I'm working on a project using National Instruments boards to do data acquistion. I have functional C codes for doing the tasks, but would like to use Python, so the GUI programming is less painful. In my C-code, I use the API call setTimer, which raises a WM_TIMER event at regular intervals. Is there a similar, mechanism in a Tk loop? I tried using the following code.
def DAQ(self):
if self.do_DAQ:
result = self.myDAQ.getData()
currTime = time.time() - self.start_time
self.time_label.config(text="{:.1f} seconds".format(currTime))
self.volt_label.config(text="{:.4f} volts".format(result))
self.time_data[self.i] = currTime
self.volt_data[self.i] = result
self.i += 1
self.after(1962, self.DAQ)
The magic "1962" in the after() was determined by trial and error to give about a 2 second delay, but the time slices drift depending on what else is in the queue. Is there a way I can do this so my time slices are more accurate?

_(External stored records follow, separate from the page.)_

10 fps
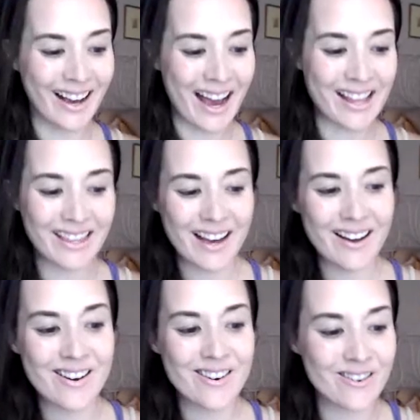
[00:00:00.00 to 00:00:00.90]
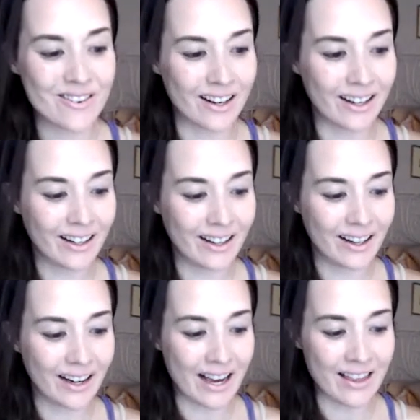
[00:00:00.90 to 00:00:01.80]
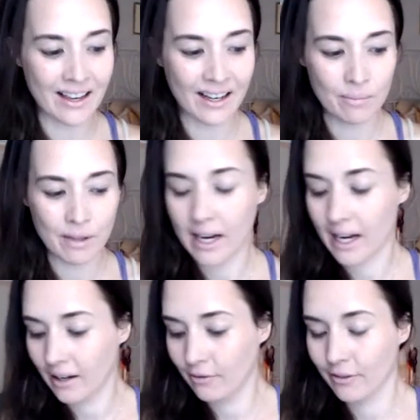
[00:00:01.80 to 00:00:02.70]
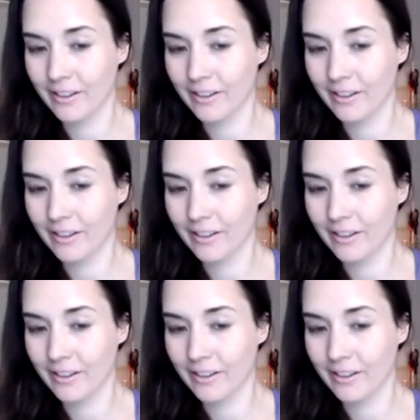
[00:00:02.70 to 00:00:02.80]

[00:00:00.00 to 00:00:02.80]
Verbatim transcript: Hello. I think I'm live.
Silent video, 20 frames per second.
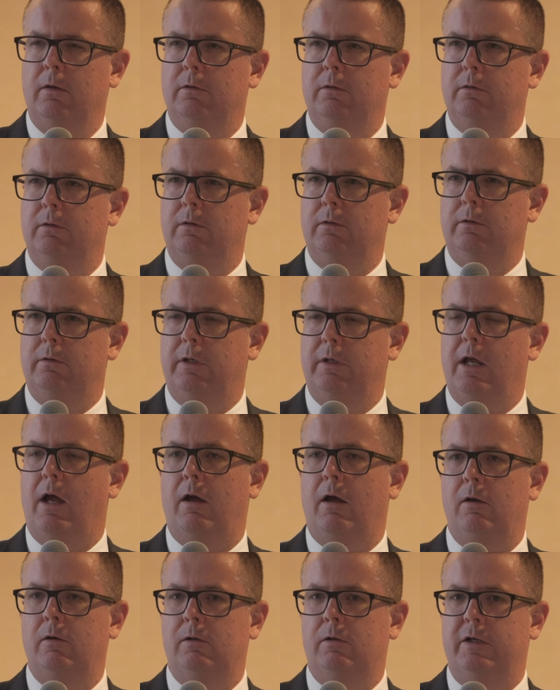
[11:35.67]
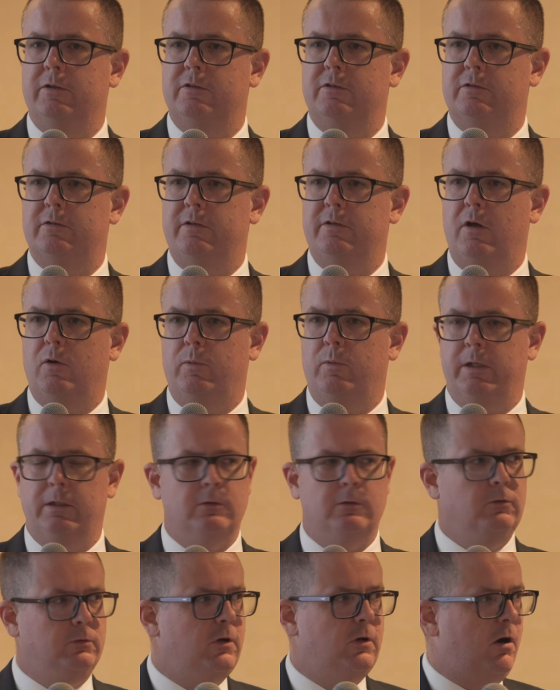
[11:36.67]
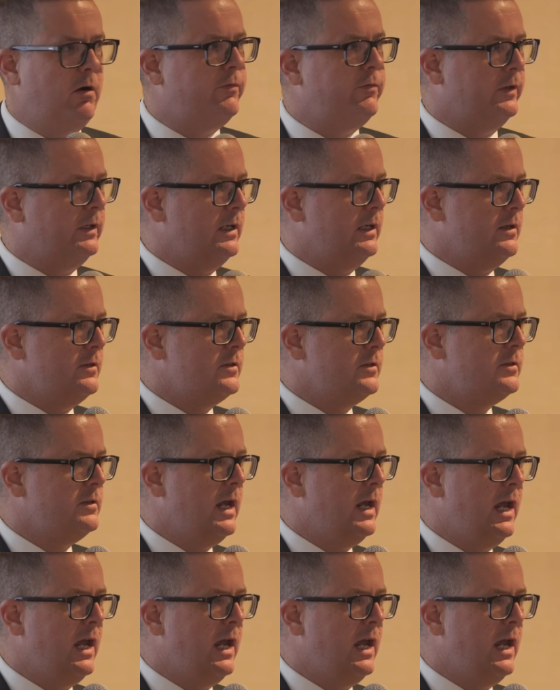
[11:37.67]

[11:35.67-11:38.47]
no, I just know where the good coffee is.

Specifically, can I force Tk to do my DAQ event before other things in the queue?
Here's a sort of quickie example of what I'm talking about in my comment:
import Tkinter as tk
import threading
import random
import time
from Queue import Queue, Empty
root = tk.Tk()
time_label = tk.Label(root, text='<unknown> seconds')

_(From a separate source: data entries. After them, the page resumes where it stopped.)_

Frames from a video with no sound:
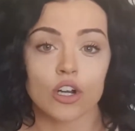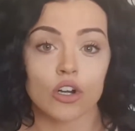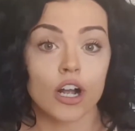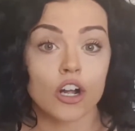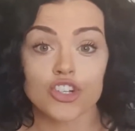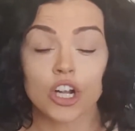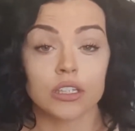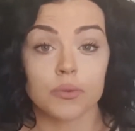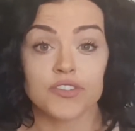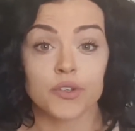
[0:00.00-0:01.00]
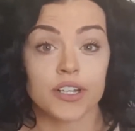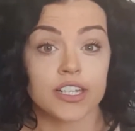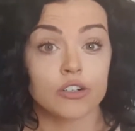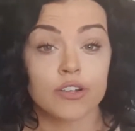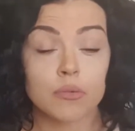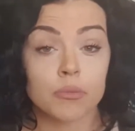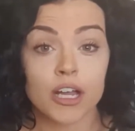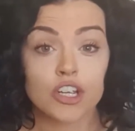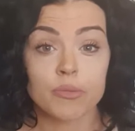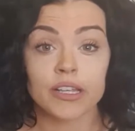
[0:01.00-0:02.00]
or a hot chocolate with squirty cream and
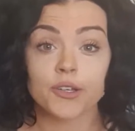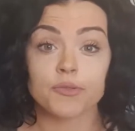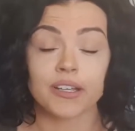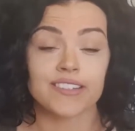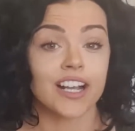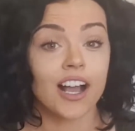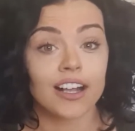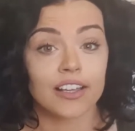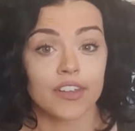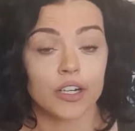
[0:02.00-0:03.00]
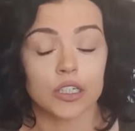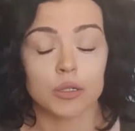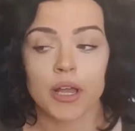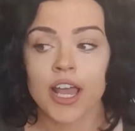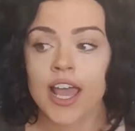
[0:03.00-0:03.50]
marshmallows, because I can't give that up.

volt_label = tk.Label(root, text='<unknown> volts')
time_label.pack()
volt_label.pack()
def DAQ(q):
while True:
q.put((time.time(), random.randrange(100)))
time.sleep(2)
def update_data(queue, root):
try:
timestamp, volts = queue.get_nowait()
except Empty:
pass
else:
time_label.config(text='{:.1f} seconds'.format(timestamp))

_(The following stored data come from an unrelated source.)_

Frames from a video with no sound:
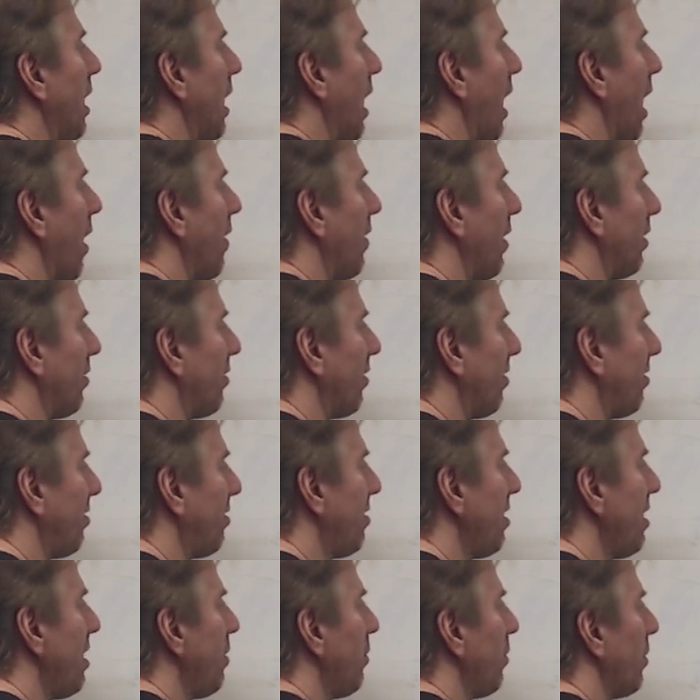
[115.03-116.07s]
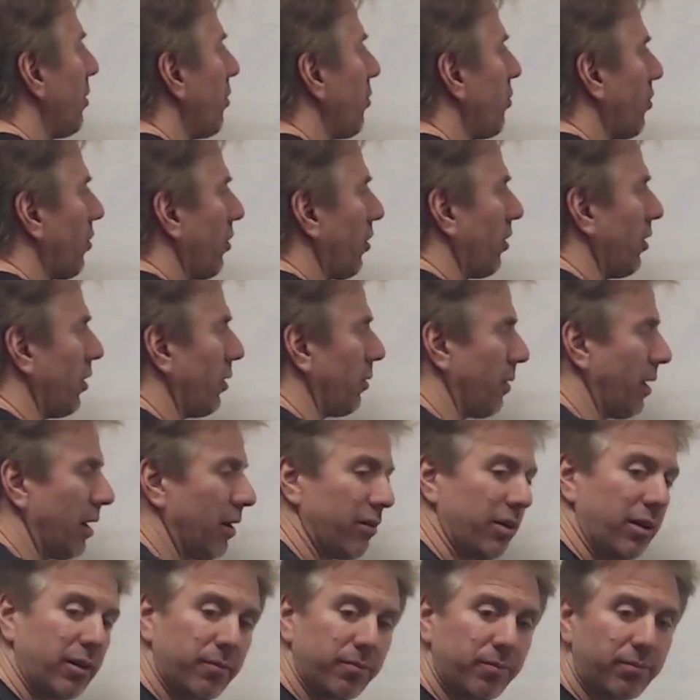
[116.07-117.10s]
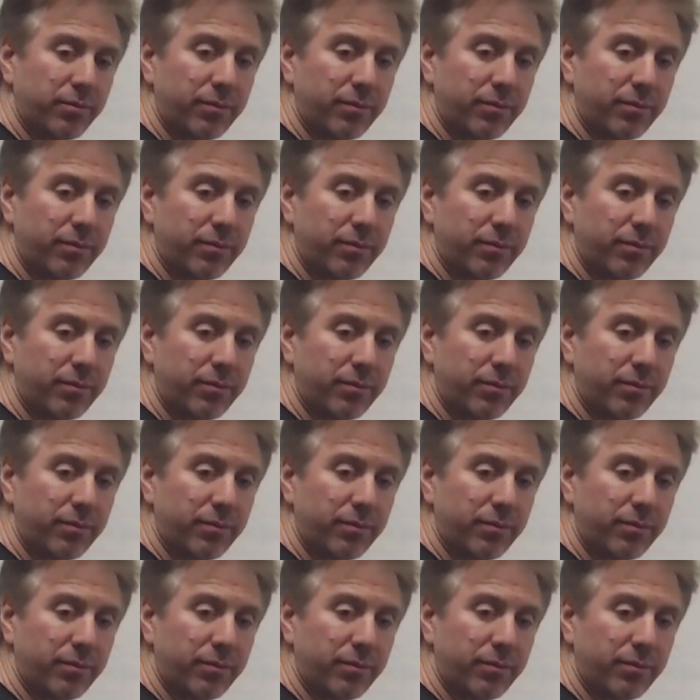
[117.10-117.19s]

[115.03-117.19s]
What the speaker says: And that's a C with a circle around it.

volt_label.config(text='{:.4f} volts'.format(volts))
root.after(100, update_data, queue, root)
data_queue = Queue()
t = threading.Thread(target=DAQ, args=(data_queue,))
t.daemon = True
t.start()
update_data(data_queue, root)
root.mainloop()
Obviously the above DAQ() function is just a stand-in for the real thing. The point is, as @ballsdotballs suggested in their answer, you can sample at whatever rate you want in your DAQ thread, add the values to a queue, and then update the GUI at a more appropriate rate.